▶ [Assignment]
Write out every line of the material as it stands, apart from the pictures.

▶ [Data for review]
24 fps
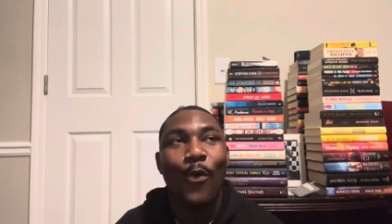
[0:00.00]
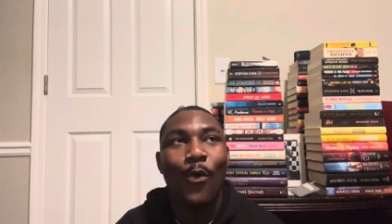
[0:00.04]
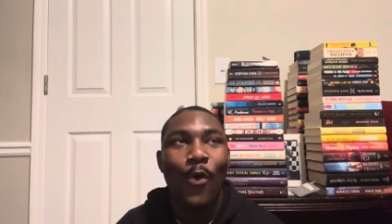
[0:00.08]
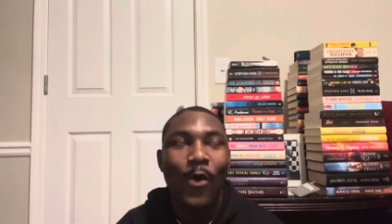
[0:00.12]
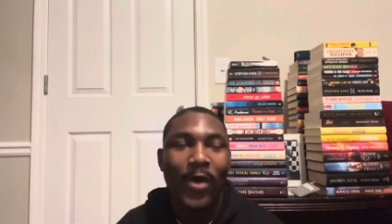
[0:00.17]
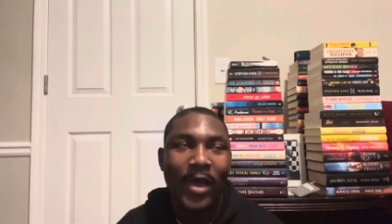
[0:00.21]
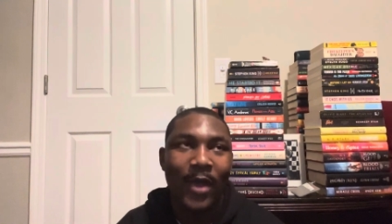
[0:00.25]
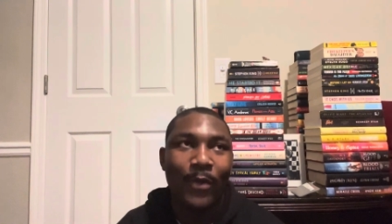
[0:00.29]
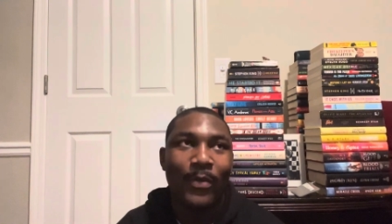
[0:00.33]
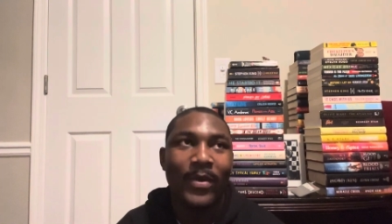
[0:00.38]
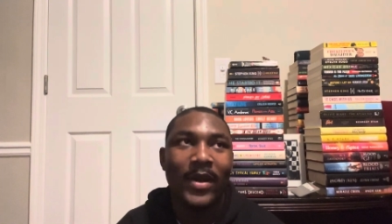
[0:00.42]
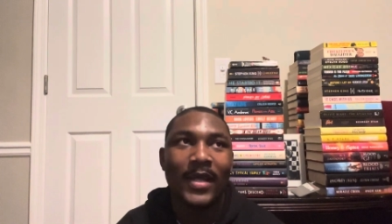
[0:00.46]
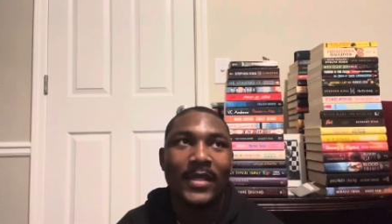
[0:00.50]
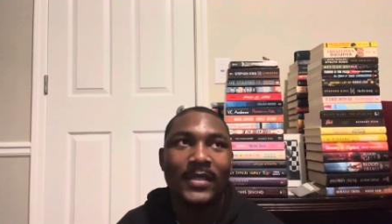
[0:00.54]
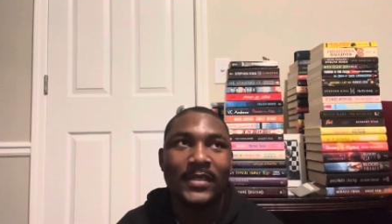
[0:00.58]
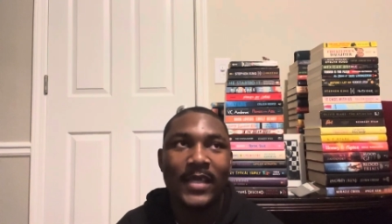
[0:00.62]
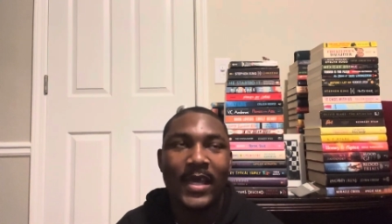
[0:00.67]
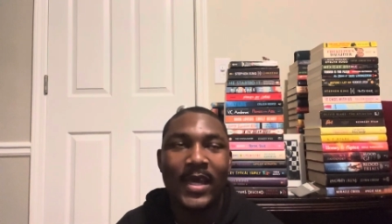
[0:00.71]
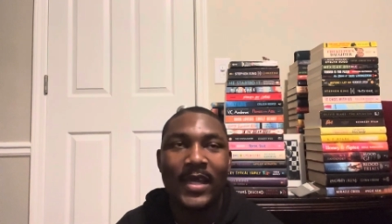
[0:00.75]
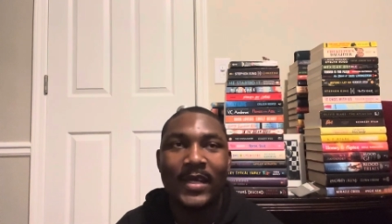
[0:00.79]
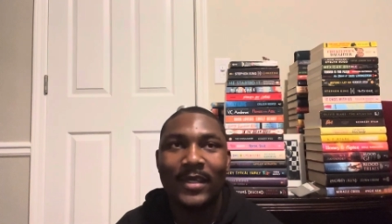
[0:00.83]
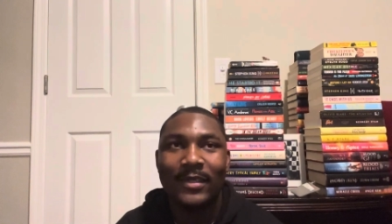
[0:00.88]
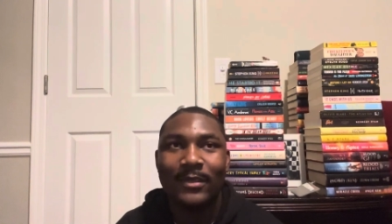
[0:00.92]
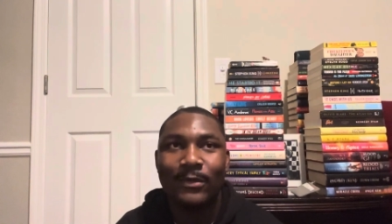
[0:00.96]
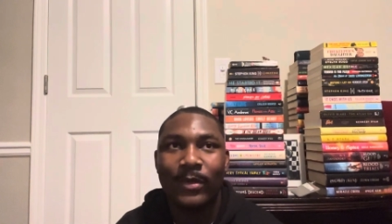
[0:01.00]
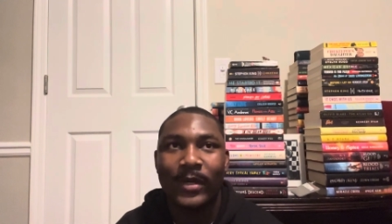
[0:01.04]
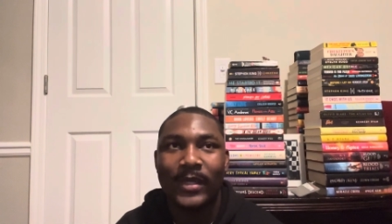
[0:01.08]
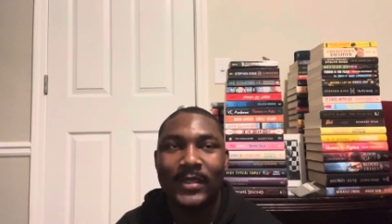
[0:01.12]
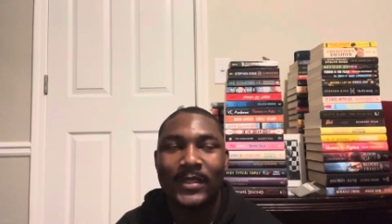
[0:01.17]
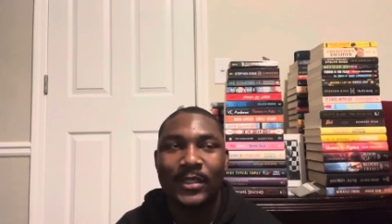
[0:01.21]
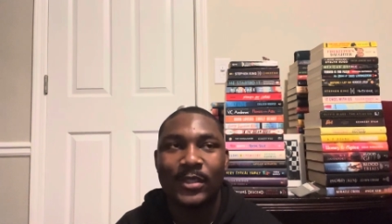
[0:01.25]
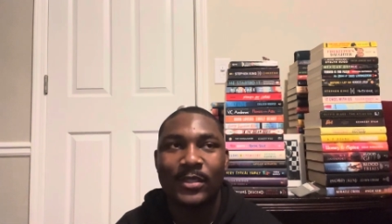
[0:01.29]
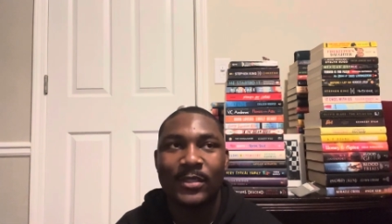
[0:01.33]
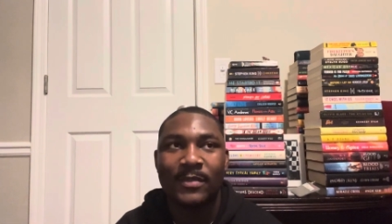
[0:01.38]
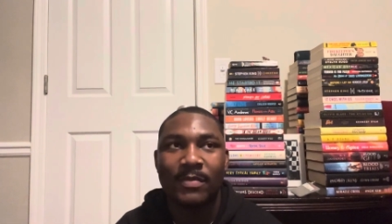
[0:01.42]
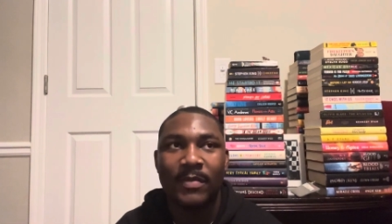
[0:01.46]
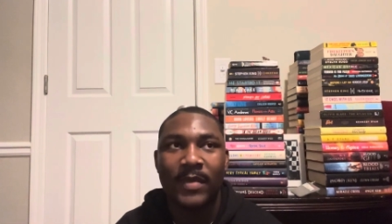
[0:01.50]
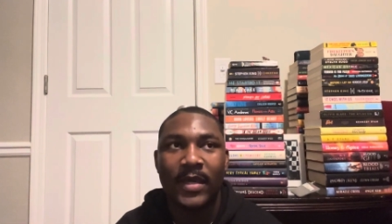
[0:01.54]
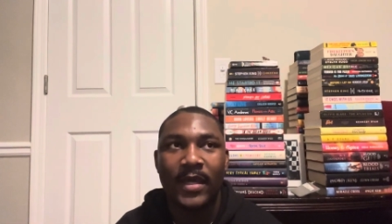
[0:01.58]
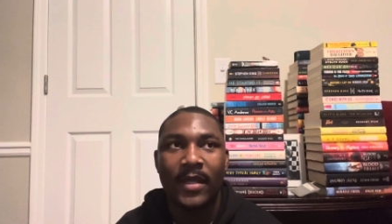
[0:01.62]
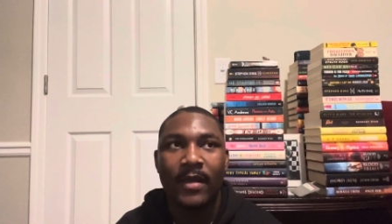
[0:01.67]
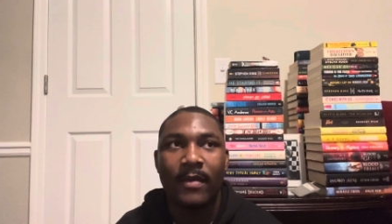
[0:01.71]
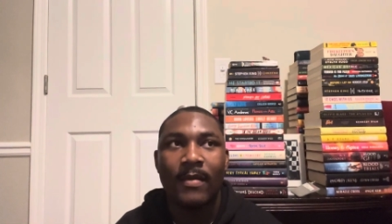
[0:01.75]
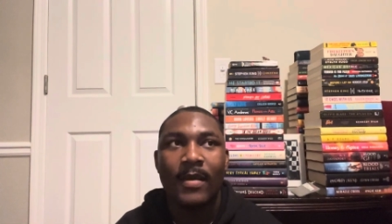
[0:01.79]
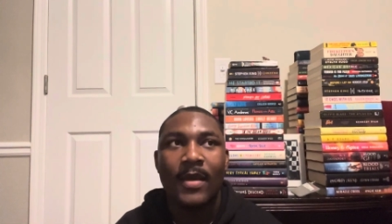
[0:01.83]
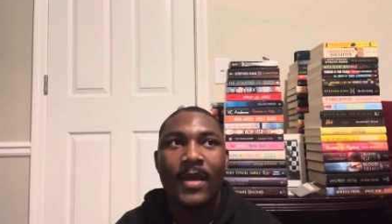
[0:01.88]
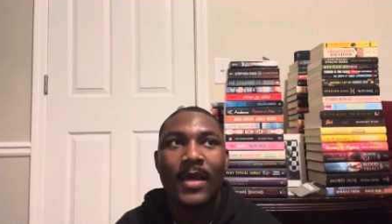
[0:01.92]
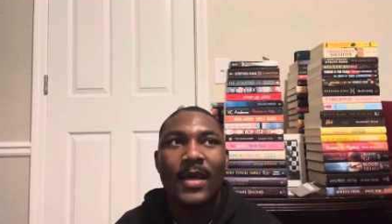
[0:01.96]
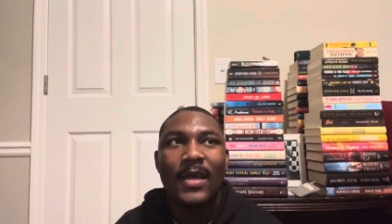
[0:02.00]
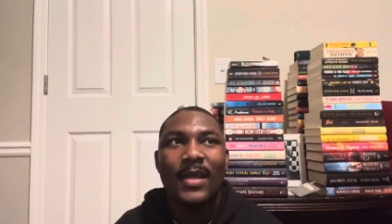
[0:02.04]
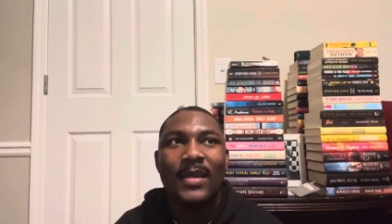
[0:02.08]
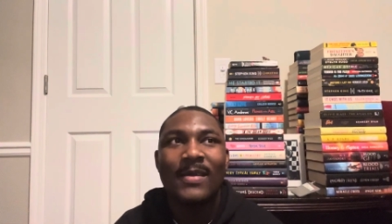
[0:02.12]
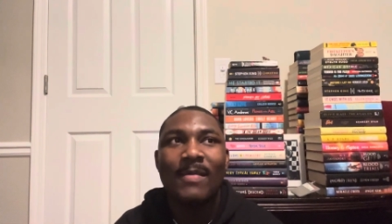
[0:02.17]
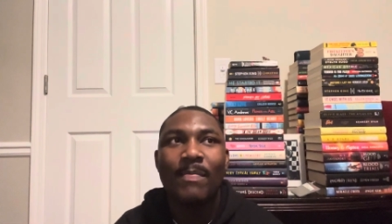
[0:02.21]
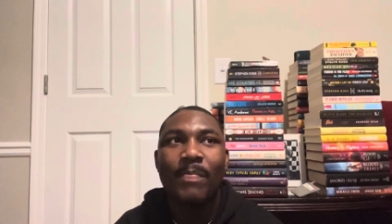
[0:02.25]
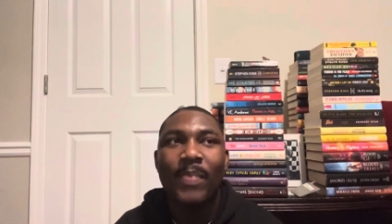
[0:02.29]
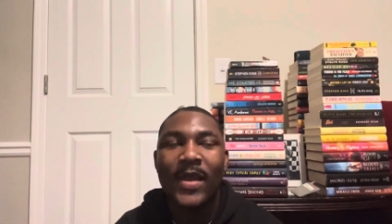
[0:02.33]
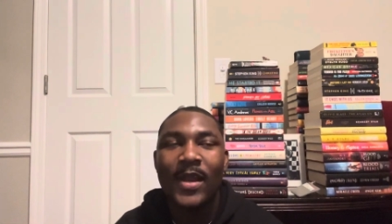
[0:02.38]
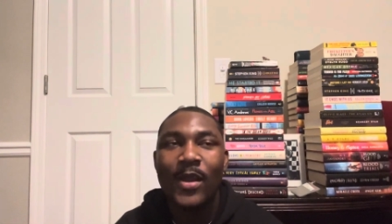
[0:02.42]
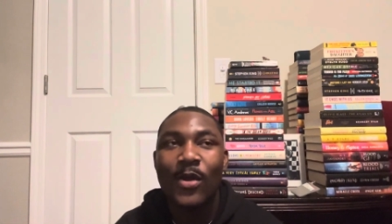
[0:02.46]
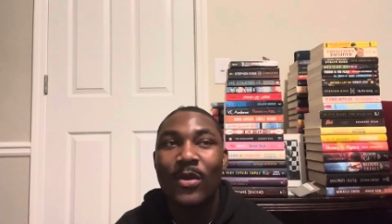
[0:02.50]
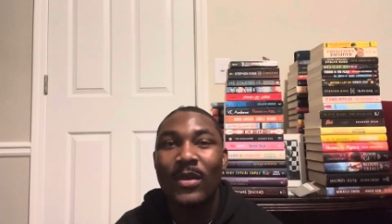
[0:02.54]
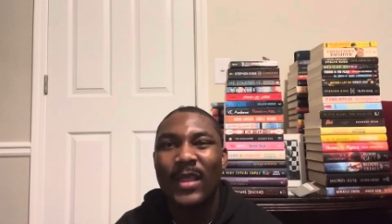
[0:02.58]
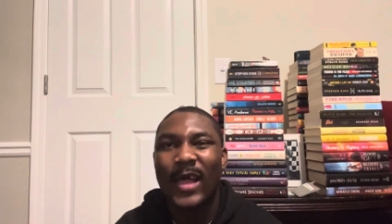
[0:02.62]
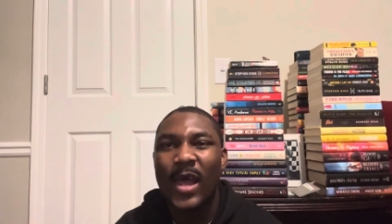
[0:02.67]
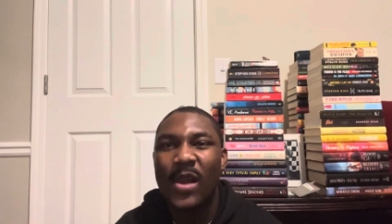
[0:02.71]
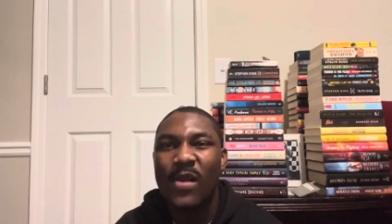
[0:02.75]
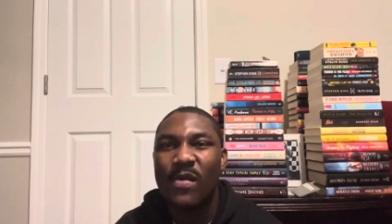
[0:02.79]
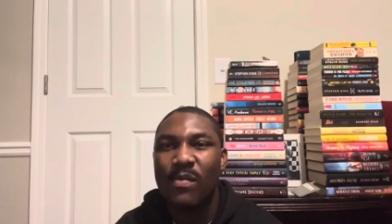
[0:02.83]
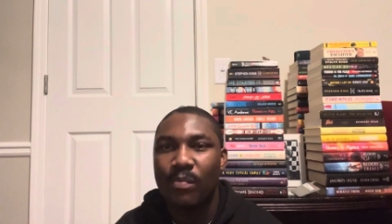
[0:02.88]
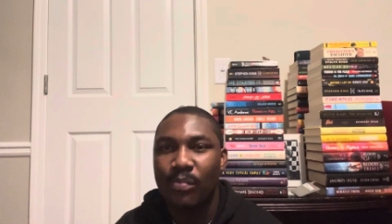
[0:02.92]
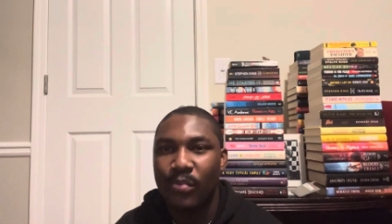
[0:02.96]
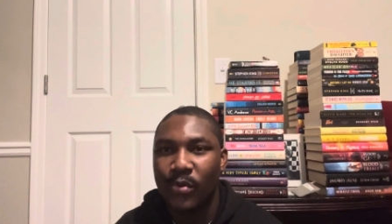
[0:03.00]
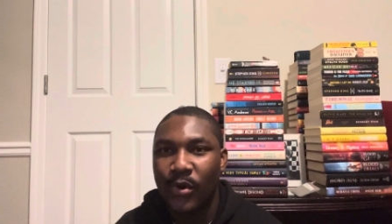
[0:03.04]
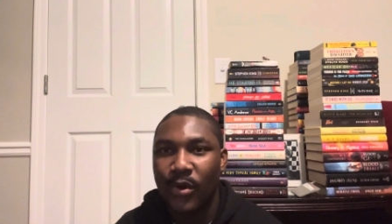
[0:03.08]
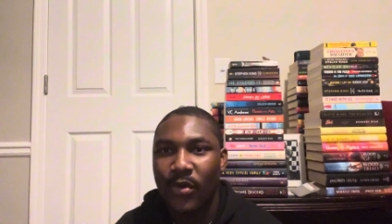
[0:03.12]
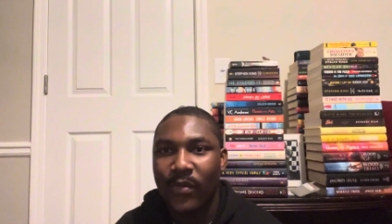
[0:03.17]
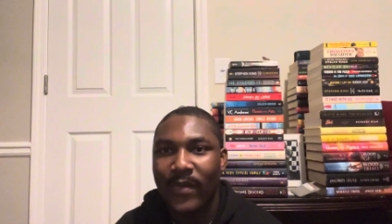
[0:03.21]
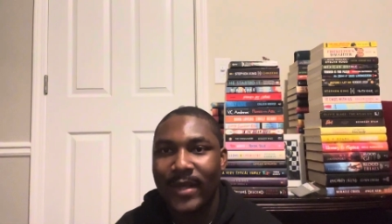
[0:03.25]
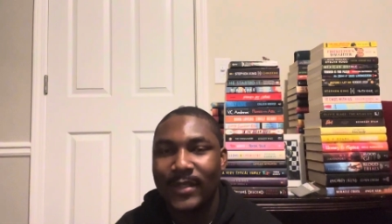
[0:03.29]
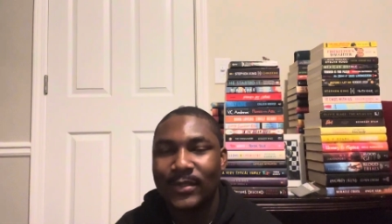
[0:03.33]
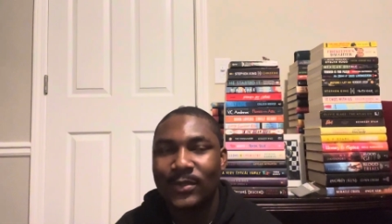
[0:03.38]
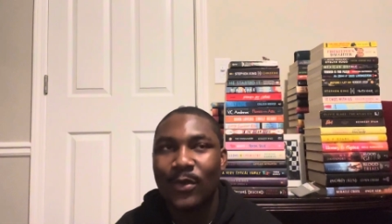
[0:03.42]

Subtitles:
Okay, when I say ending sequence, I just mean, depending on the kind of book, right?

▶ [Task result]
24 fps
[0:00.00]
[0:00.04]
[0:00.08]
[0:00.12]
[0:00.17]
[0:00.21]
[0:00.25]
[0:00.29]
[0:00.33]
[0:00.38]
[0:00.42]
[0:00.46]
[0:00.50]
[0:00.54]
[0:00.58]
[0:00.62]
[0:00.67]
[0:00.71]
[0:00.75]
[0:00.79]
[0:00.83]
[0:00.88]
[0:00.92]
[0:00.96]
[0:01.00]
[0:01.04]
[0:01.08]
[0:01.12]
[0:01.17]
[0:01.21]
[0:01.25]
[0:01.29]
[0:01.33]
[0:01.38]
[0:01.42]
[0:01.46]
[0:01.50]
[0:01.54]
[0:01.58]
[0:01.62]
[0:01.67]
[0:01.71]
[0:01.75]
[0:01.79]
[0:01.83]
[0:01.88]
[0:01.92]
[0:01.96]
[0:02.00]
[0:02.04]
[0:02.08]
[0:02.12]
[0:02.17]
[0:02.21]
[0:02.25]
[0:02.29]
[0:02.33]
[0:02.38]
[0:02.42]
[0:02.46]
[0:02.50]
[0:02.54]
[0:02.58]
[0:02.62]
[0:02.67]
[0:02.71]
[0:02.75]
[0:02.79]
[0:02.83]
[0:02.88]
[0:02.92]
[0:02.96]
[0:03.00]
[0:03.04]
[0:03.08]
[0:03.12]
[0:03.17]
[0:03.21]
[0:03.25]
[0:03.29]
[0:03.33]
[0:03.38]
[0:03.42]

Subtitles:
Okay, when I say ending sequence, I just mean, depending on the kind of book, right?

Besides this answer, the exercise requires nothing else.